Regional modulation of high resolution evoked potentials during verbal and non-verbal matching tasks

Abstract

Nine subjects performed a cued S1-S2 matching task in which two sequentially presented visual stimuli (either letter strings or non-verbal graphical patterns) were compared according to verbal (phonemic, semantic, syntactic) or non-verbal (graphic identity) criteria. The Laplacian derivation was used to spatially enhance the topography of averaged evoked potentials (EPs) recorded from 59 scalp electrodes. Several effects distinguished the non-verbal from the verbal conditions. For example, following S1 a P250 EP that reached maximum amplitude over the occipital area was larger for the non-verbal patterns, whereas word and word-like letter strings (but not unfamiliar characters) elicited an N470 in the left temporal region. In anticipation of S2, a CNV-like slow potential was enhanced over posterior regions for the non-verbal stimuli. During the matching interval following S2, a P475 peak was observed to be larger for non-verbal patterns than for letter strings over right frontal and temporal regions. Other effects distinguished the verbal conditions from one another. In particular, following S1 a left frontal P445 potential was enhanced to closed class versus open class words, and following S2 a P620 potential in the left temporal region was enhanced for phonological matching relative to semantic matching.

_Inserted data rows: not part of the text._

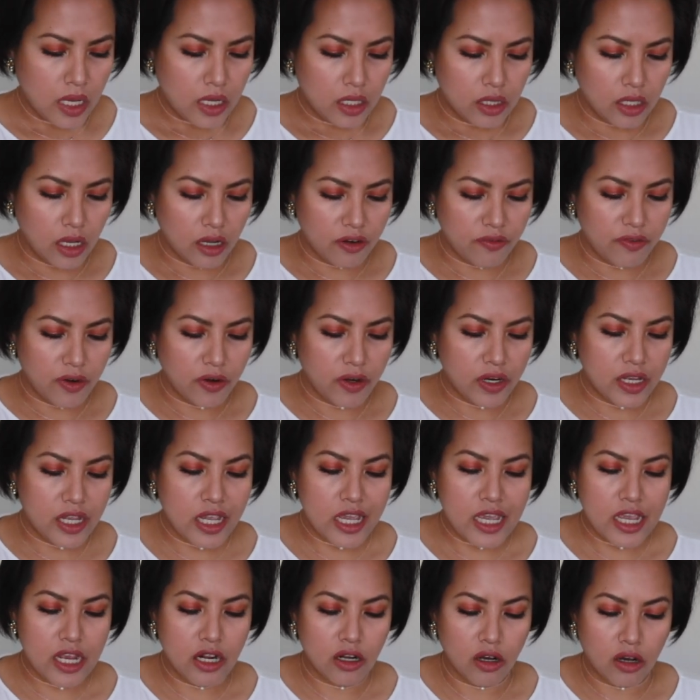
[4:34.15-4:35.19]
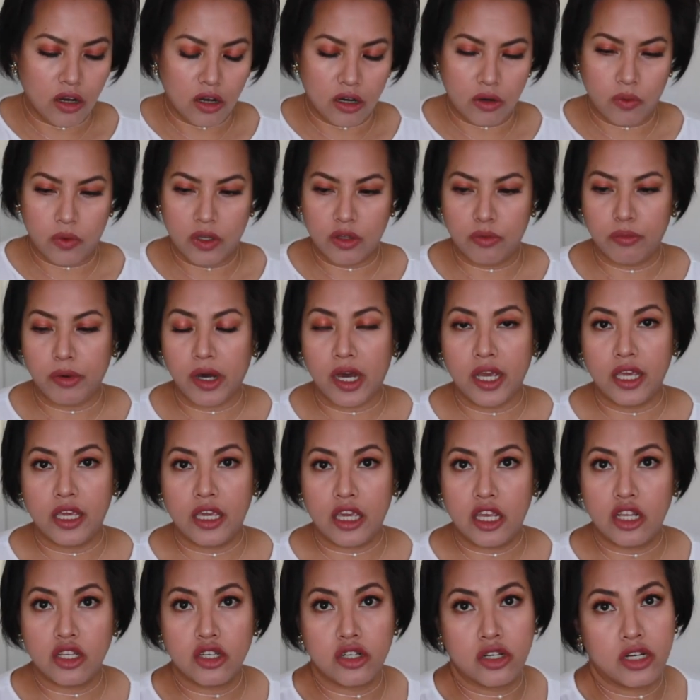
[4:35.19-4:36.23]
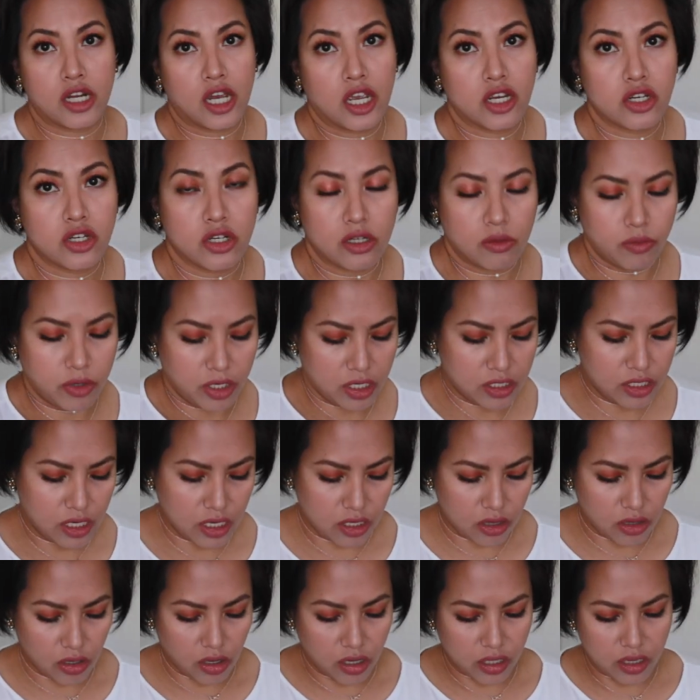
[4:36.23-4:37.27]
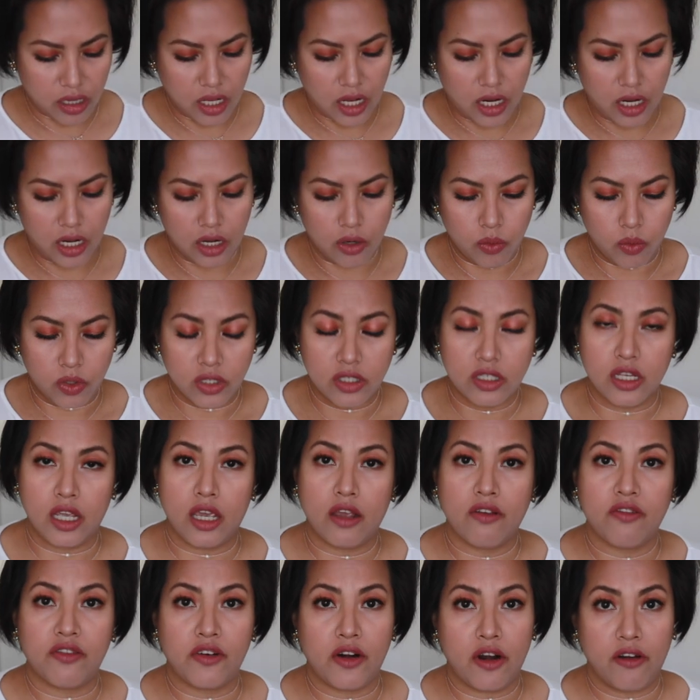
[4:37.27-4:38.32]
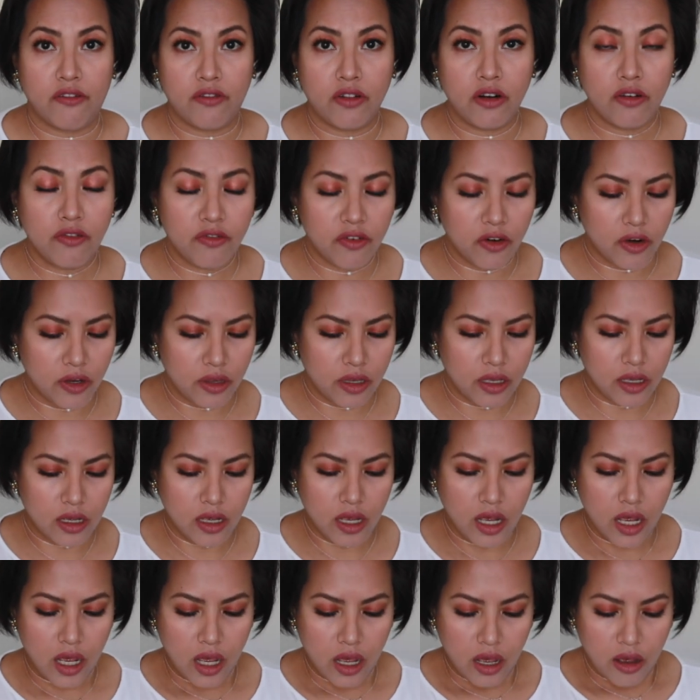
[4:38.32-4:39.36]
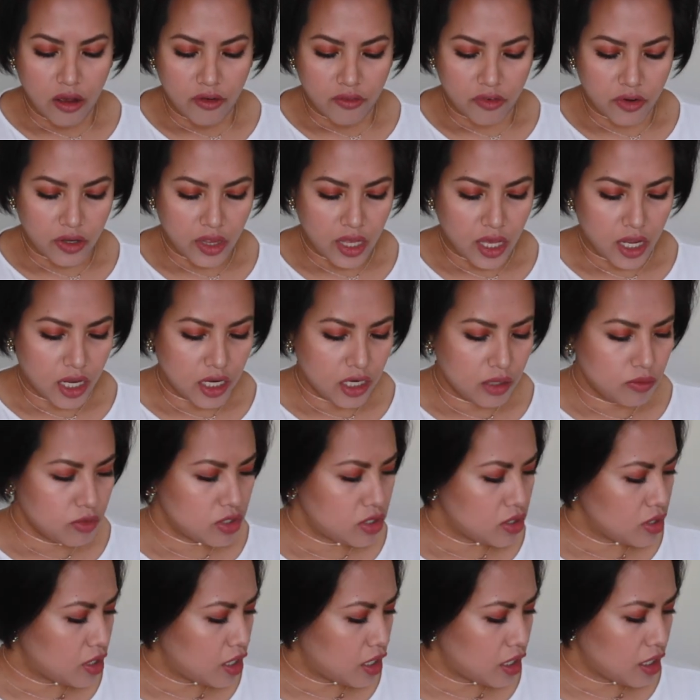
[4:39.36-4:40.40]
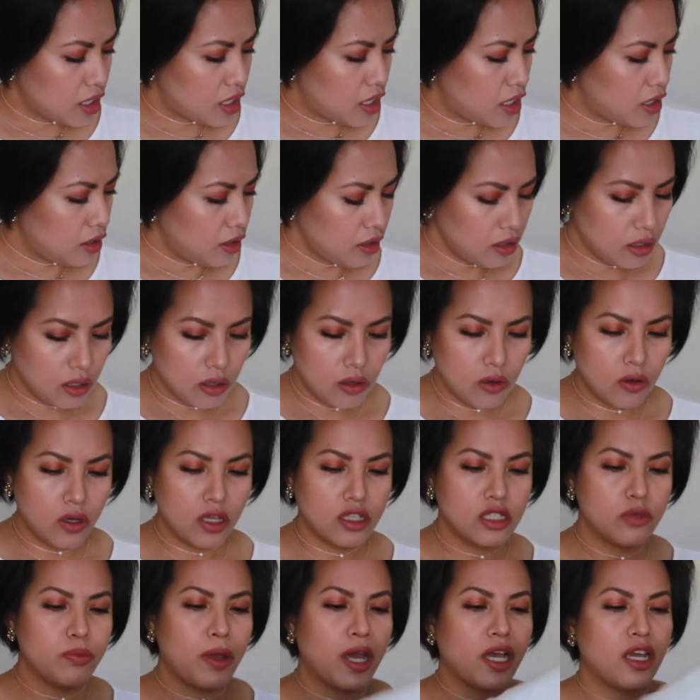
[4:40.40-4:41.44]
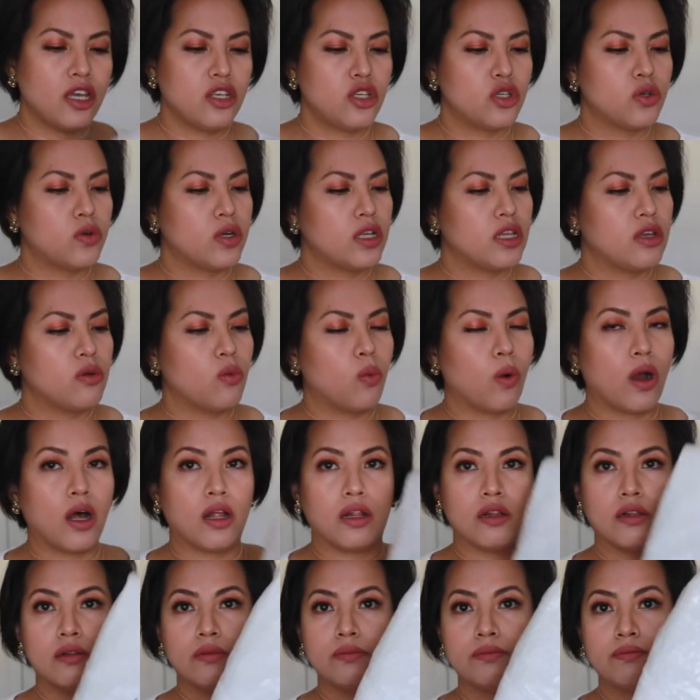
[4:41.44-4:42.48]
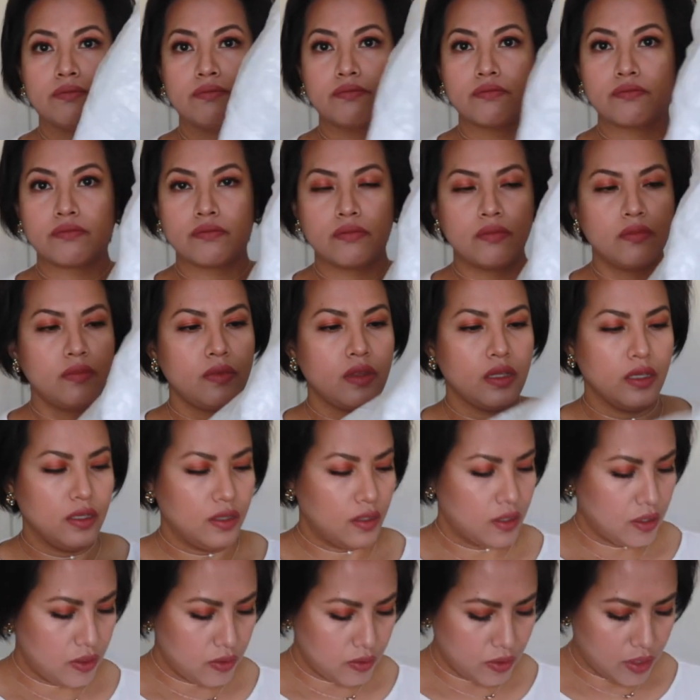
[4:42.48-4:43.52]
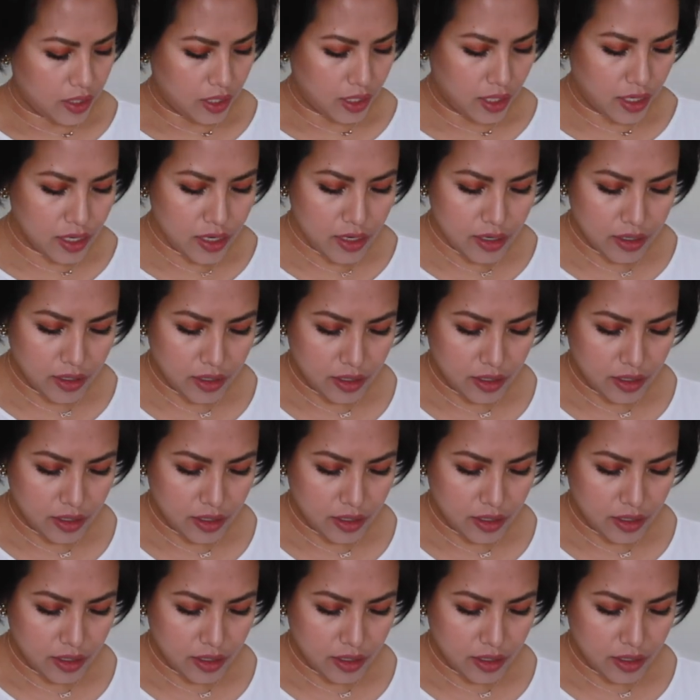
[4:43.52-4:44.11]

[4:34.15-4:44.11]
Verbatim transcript: not very keen on with buying international, because I thought that it would take forever for the items to get here. Oh, it's packaged really well. Okay,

These results suggest that processing of verbal and non-verbal stimuli depends on a network of subprocessors that are regionalized to functionally specialized cortical areas and that operate both sequentially and in parallel in order to extract and synthesize multiple forms of attribute-specific information. In contrast to neuropsychological approaches to the study of pattern recognition and reading, the fine-grain temporal resolution of EP measurements, in combination with the improved spatial resolution obtained through computation of Laplacian derivation wave forms from a large number of electrodes, permits characterization of both the regionalization of subprocesses and the subsecond dynamics of their engagement.